*Try it*: When you copy the listing, reproduce each line as it appears and omit every image.
┄┄┄┄┄┄
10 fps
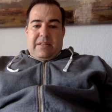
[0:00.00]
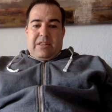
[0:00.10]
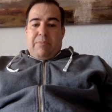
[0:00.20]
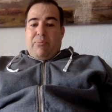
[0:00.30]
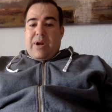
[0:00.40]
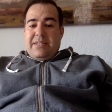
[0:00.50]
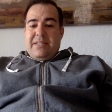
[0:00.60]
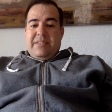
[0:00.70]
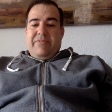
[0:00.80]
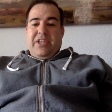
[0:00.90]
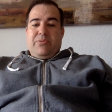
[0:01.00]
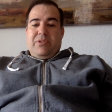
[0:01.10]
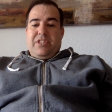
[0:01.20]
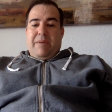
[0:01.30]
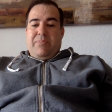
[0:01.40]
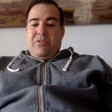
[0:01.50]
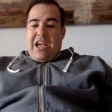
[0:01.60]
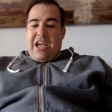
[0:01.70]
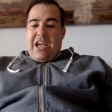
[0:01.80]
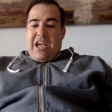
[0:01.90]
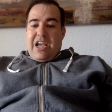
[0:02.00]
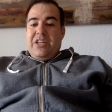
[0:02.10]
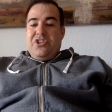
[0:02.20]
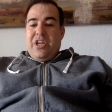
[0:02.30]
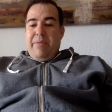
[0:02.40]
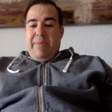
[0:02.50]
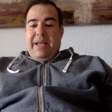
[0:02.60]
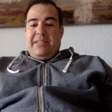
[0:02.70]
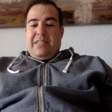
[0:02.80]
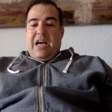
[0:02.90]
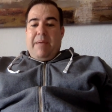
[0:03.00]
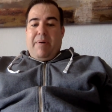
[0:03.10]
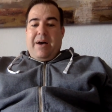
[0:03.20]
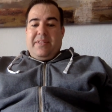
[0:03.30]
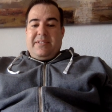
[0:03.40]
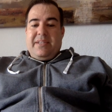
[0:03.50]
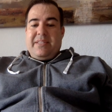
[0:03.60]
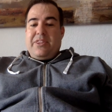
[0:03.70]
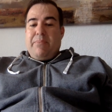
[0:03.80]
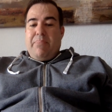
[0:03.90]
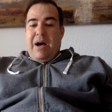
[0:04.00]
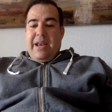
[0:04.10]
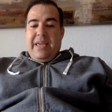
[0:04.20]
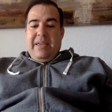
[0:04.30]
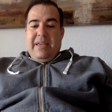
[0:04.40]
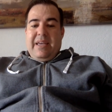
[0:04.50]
The presence of these receptors there legitimates the hypothesis that the body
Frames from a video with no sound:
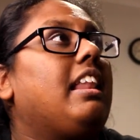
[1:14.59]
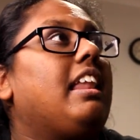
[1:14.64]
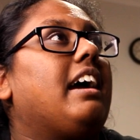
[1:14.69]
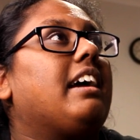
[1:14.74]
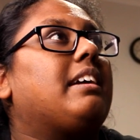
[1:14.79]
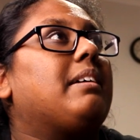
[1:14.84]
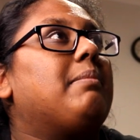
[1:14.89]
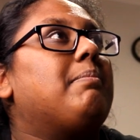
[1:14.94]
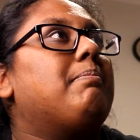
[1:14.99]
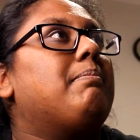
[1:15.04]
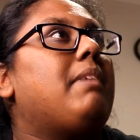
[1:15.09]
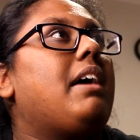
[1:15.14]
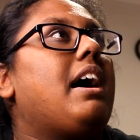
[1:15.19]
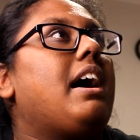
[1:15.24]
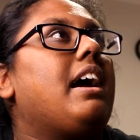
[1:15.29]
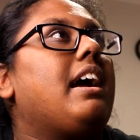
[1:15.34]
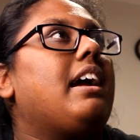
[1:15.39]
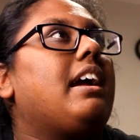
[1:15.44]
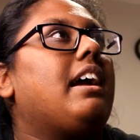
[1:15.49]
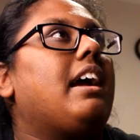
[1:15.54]
like,
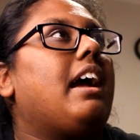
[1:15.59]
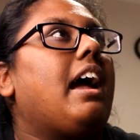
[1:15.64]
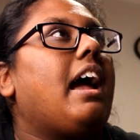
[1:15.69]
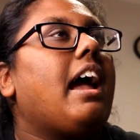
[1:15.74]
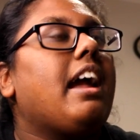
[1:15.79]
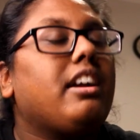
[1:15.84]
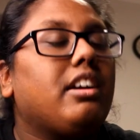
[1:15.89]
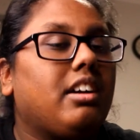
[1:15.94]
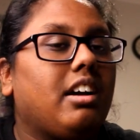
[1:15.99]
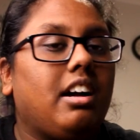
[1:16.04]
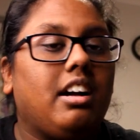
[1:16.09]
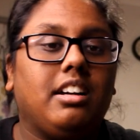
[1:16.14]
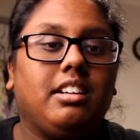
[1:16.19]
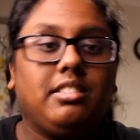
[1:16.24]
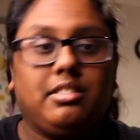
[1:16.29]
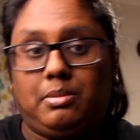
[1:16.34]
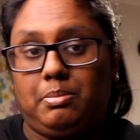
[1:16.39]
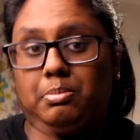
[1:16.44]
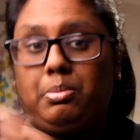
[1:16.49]
my anger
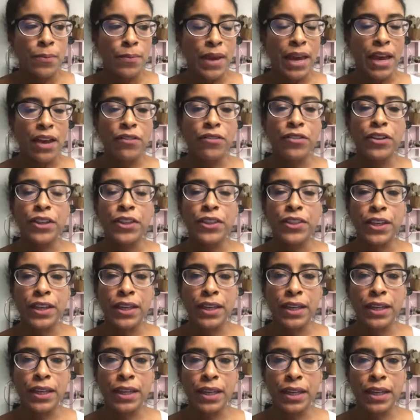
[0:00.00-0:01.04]

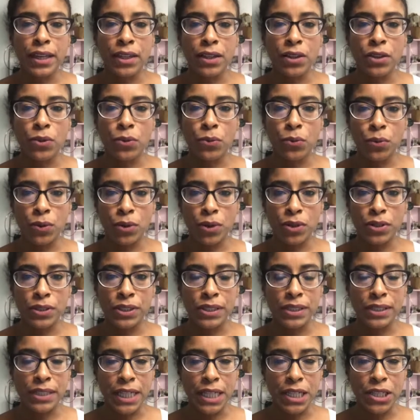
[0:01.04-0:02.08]
everything in the world
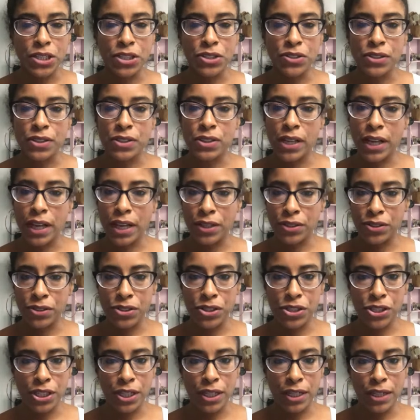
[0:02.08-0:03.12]
and nature is
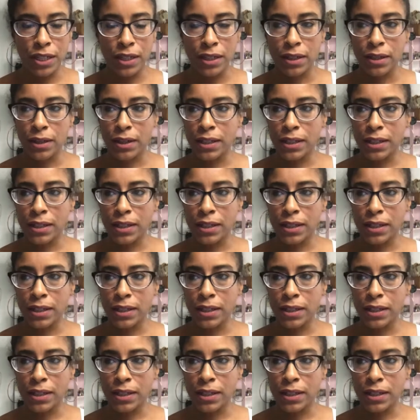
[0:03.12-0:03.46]
energy.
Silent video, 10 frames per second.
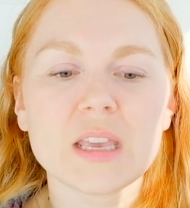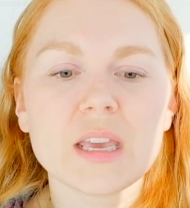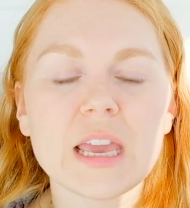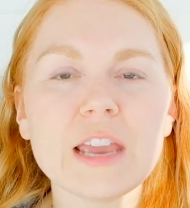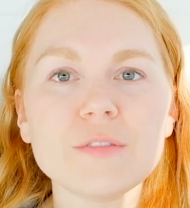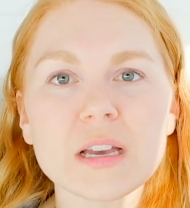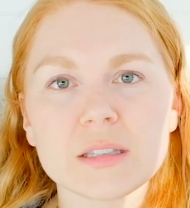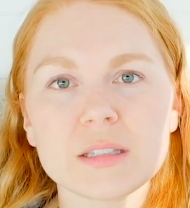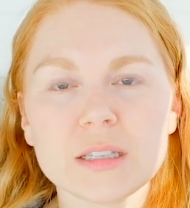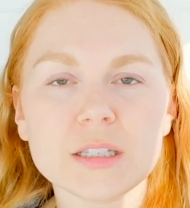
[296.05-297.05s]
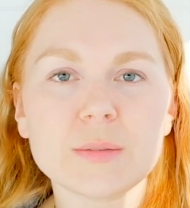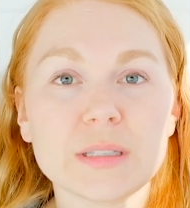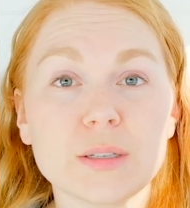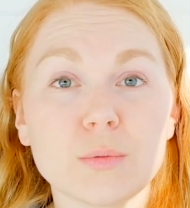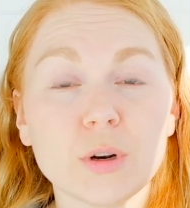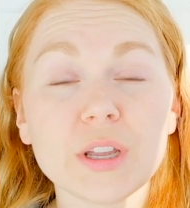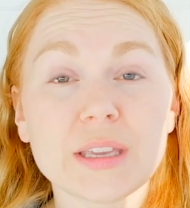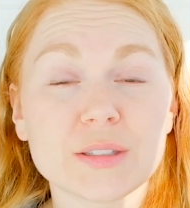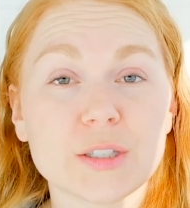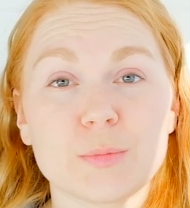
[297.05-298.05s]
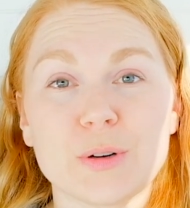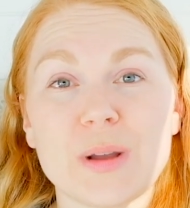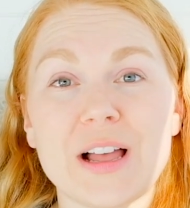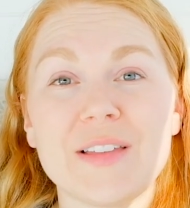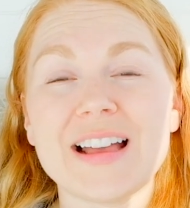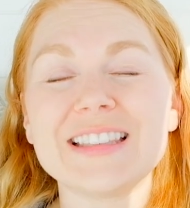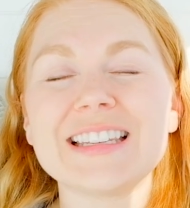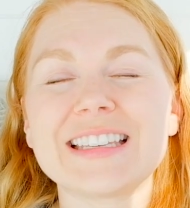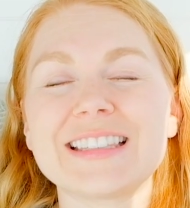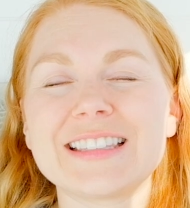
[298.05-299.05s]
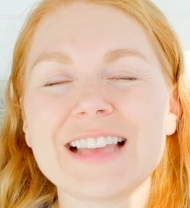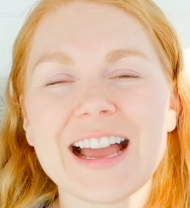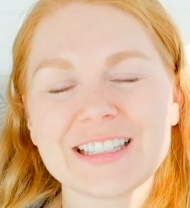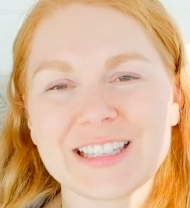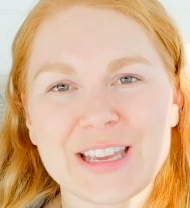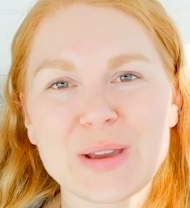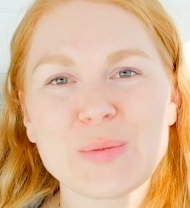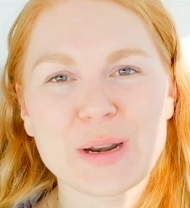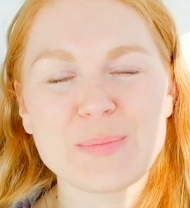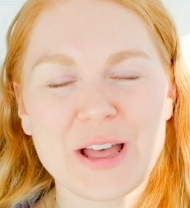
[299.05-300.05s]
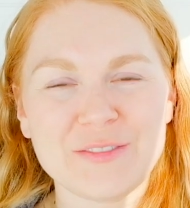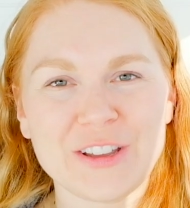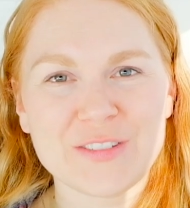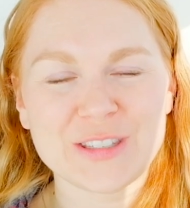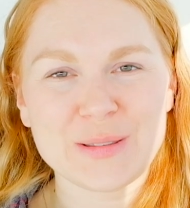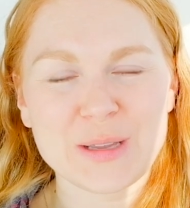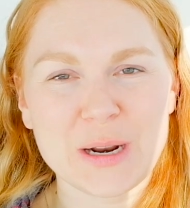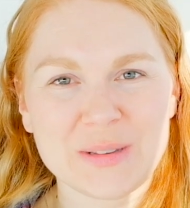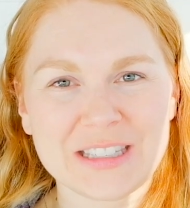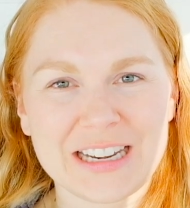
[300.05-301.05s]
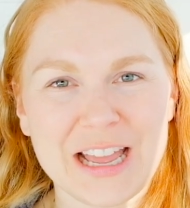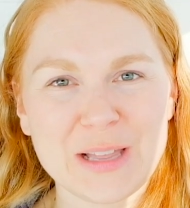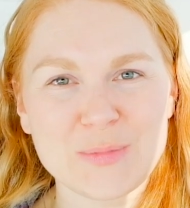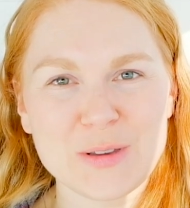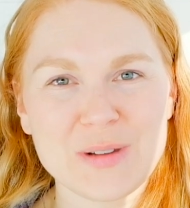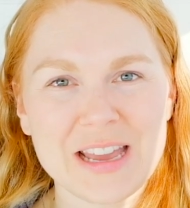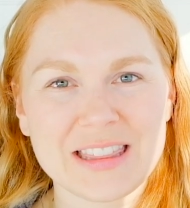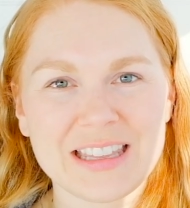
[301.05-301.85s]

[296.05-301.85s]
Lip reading: If that system isn't working super well, that's exactly what a pelvic physiotherapist can help you with.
┄┄┄┄┄┄
*Answer for the task*:
10 fps
[0:00.00]
[0:00.10]
[0:00.20]
[0:00.30]
[0:00.40]
[0:00.50]
[0:00.60]
[0:00.70]
[0:00.80]
[0:00.90]
[0:01.00]
[0:01.10]
[0:01.20]
[0:01.30]
[0:01.40]
[0:01.50]
[0:01.60]
[0:01.70]
[0:01.80]
[0:01.90]
[0:02.00]
[0:02.10]
[0:02.20]
[0:02.30]
[0:02.40]
[0:02.50]
[0:02.60]
[0:02.70]
[0:02.80]
[0:02.90]
[0:03.00]
[0:03.10]
[0:03.20]
[0:03.30]
[0:03.40]
[0:03.50]
[0:03.60]
[0:03.70]
[0:03.80]
[0:03.90]
[0:04.00]
[0:04.10]
[0:04.20]
[0:04.30]
[0:04.40]
[0:04.50]
The presence of these receptors there legitimates the hypothesis that the body
Frames from a video with no sound:
[1:14.59]
[1:14.64]
[1:14.69]
[1:14.74]
[1:14.79]
[1:14.84]
[1:14.89]
[1:14.94]
[1:14.99]
[1:15.04]
[1:15.09]
[1:15.14]
[1:15.19]
[1:15.24]
[1:15.29]
[1:15.34]
[1:15.39]
[1:15.44]
[1:15.49]
[1:15.54]
like,
[1:15.59]
[1:15.64]
[1:15.69]
[1:15.74]
[1:15.79]
[1:15.84]
[1:15.89]
[1:15.94]
[1:15.99]
[1:16.04]
[1:16.09]
[1:16.14]
[1:16.19]
[1:16.24]
[1:16.29]
[1:16.34]
[1:16.39]
[1:16.44]
[1:16.49]
my anger
[0:00.00-0:01.04]

[0:01.04-0:02.08]
everything in the world
[0:02.08-0:03.12]
and nature is
[0:03.12-0:03.46]
energy.
Silent video, 10 frames per second.
[296.05-297.05s]
[297.05-298.05s]
[298.05-299.05s]
[299.05-300.05s]
[300.05-301.05s]
[301.05-301.85s]

[296.05-301.85s]
Lip reading: If that system isn't working super well, that's exactly what a pelvic physiotherapist can help you with.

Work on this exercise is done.